▸ **Work order**
The lines wanted are those from the one containing "[0:45.54-0:46.54]" to the last line of the entries below; output them exactly, leaving out pictures.

Records Block Start

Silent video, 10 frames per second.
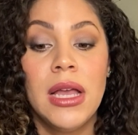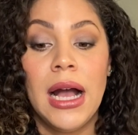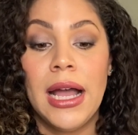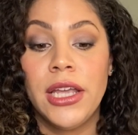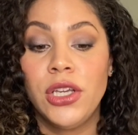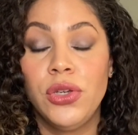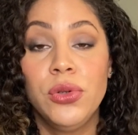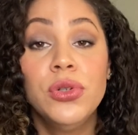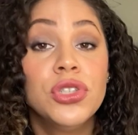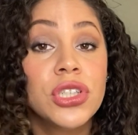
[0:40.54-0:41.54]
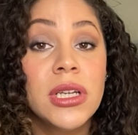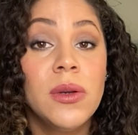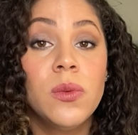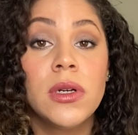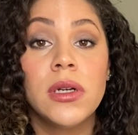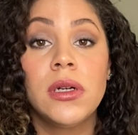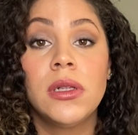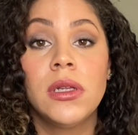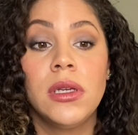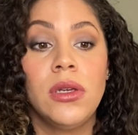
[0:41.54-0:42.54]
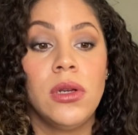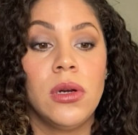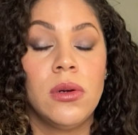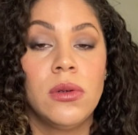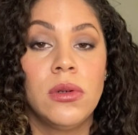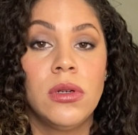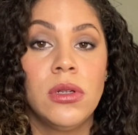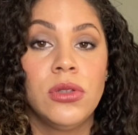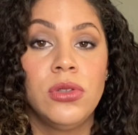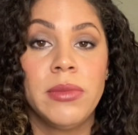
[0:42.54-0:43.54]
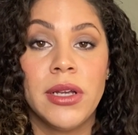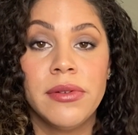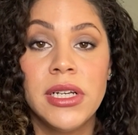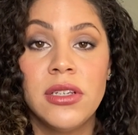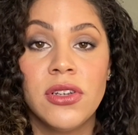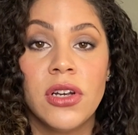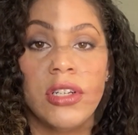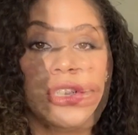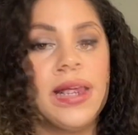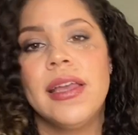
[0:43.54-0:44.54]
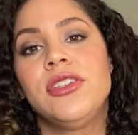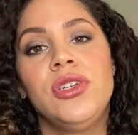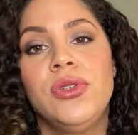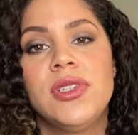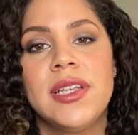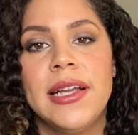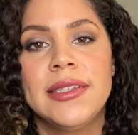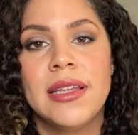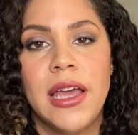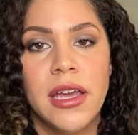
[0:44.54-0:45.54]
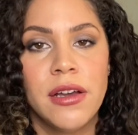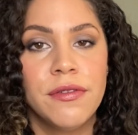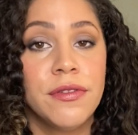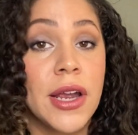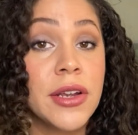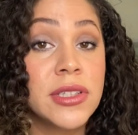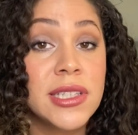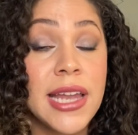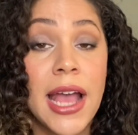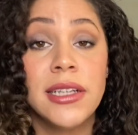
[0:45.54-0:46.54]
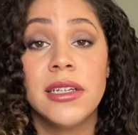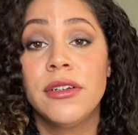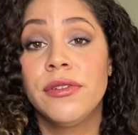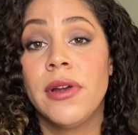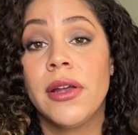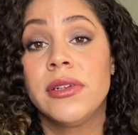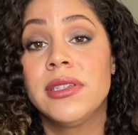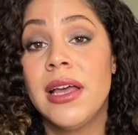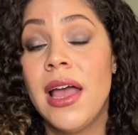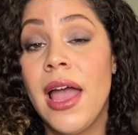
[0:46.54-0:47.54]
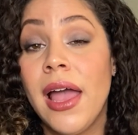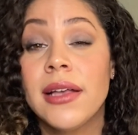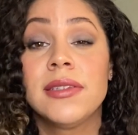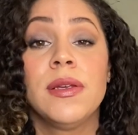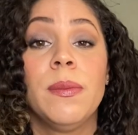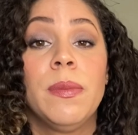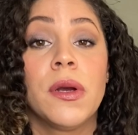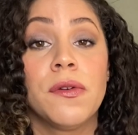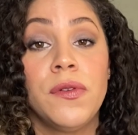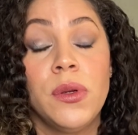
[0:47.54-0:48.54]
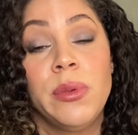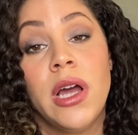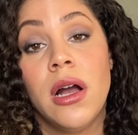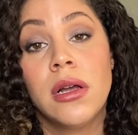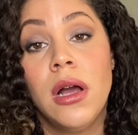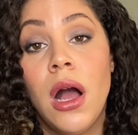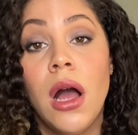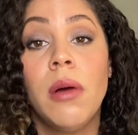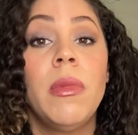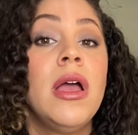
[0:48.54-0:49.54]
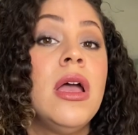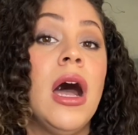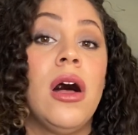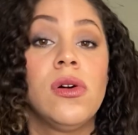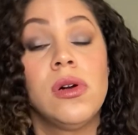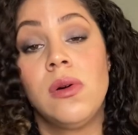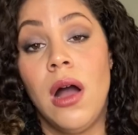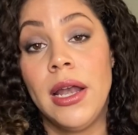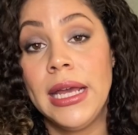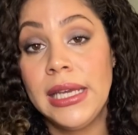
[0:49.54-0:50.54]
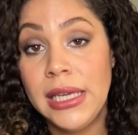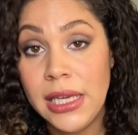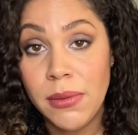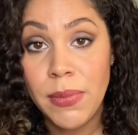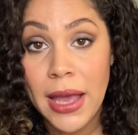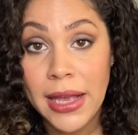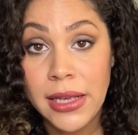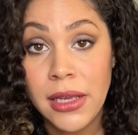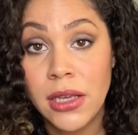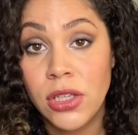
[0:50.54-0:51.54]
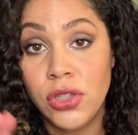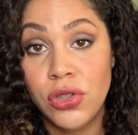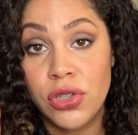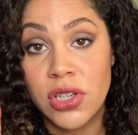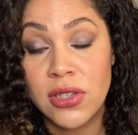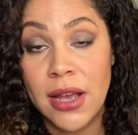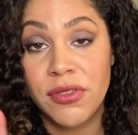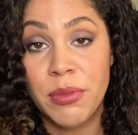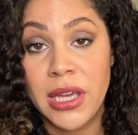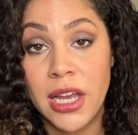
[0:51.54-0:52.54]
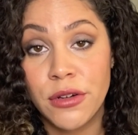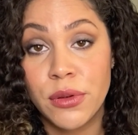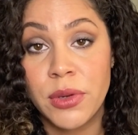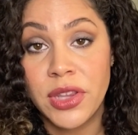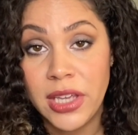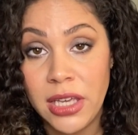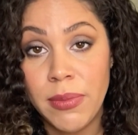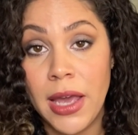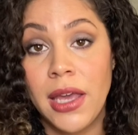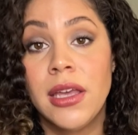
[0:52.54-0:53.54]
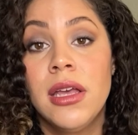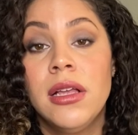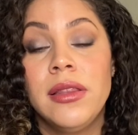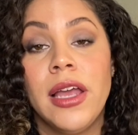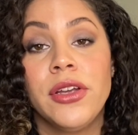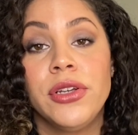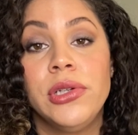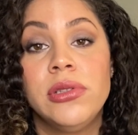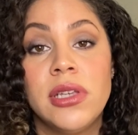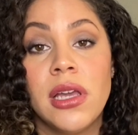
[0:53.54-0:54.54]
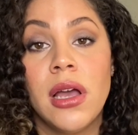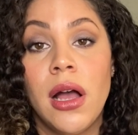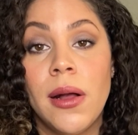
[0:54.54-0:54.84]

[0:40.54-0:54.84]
I usually will, do my research. I like to use sites like fragrancenet, fragrancex, Perfume.com. I'll go on eBay. You just have to be careful with eBay that you're using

Records Block End

▸ **Answer below**
[0:45.54-0:46.54]
[0:46.54-0:47.54]
[0:47.54-0:48.54]
[0:48.54-0:49.54]
[0:49.54-0:50.54]
[0:50.54-0:51.54]
[0:51.54-0:52.54]
[0:52.54-0:53.54]
[0:53.54-0:54.54]
[0:54.54-0:54.84]

[0:40.54-0:54.84]
I usually will, do my research. I like to use sites like fragrancenet, fragrancex, Perfume.com. I'll go on eBay. You just have to be careful with eBay that you're using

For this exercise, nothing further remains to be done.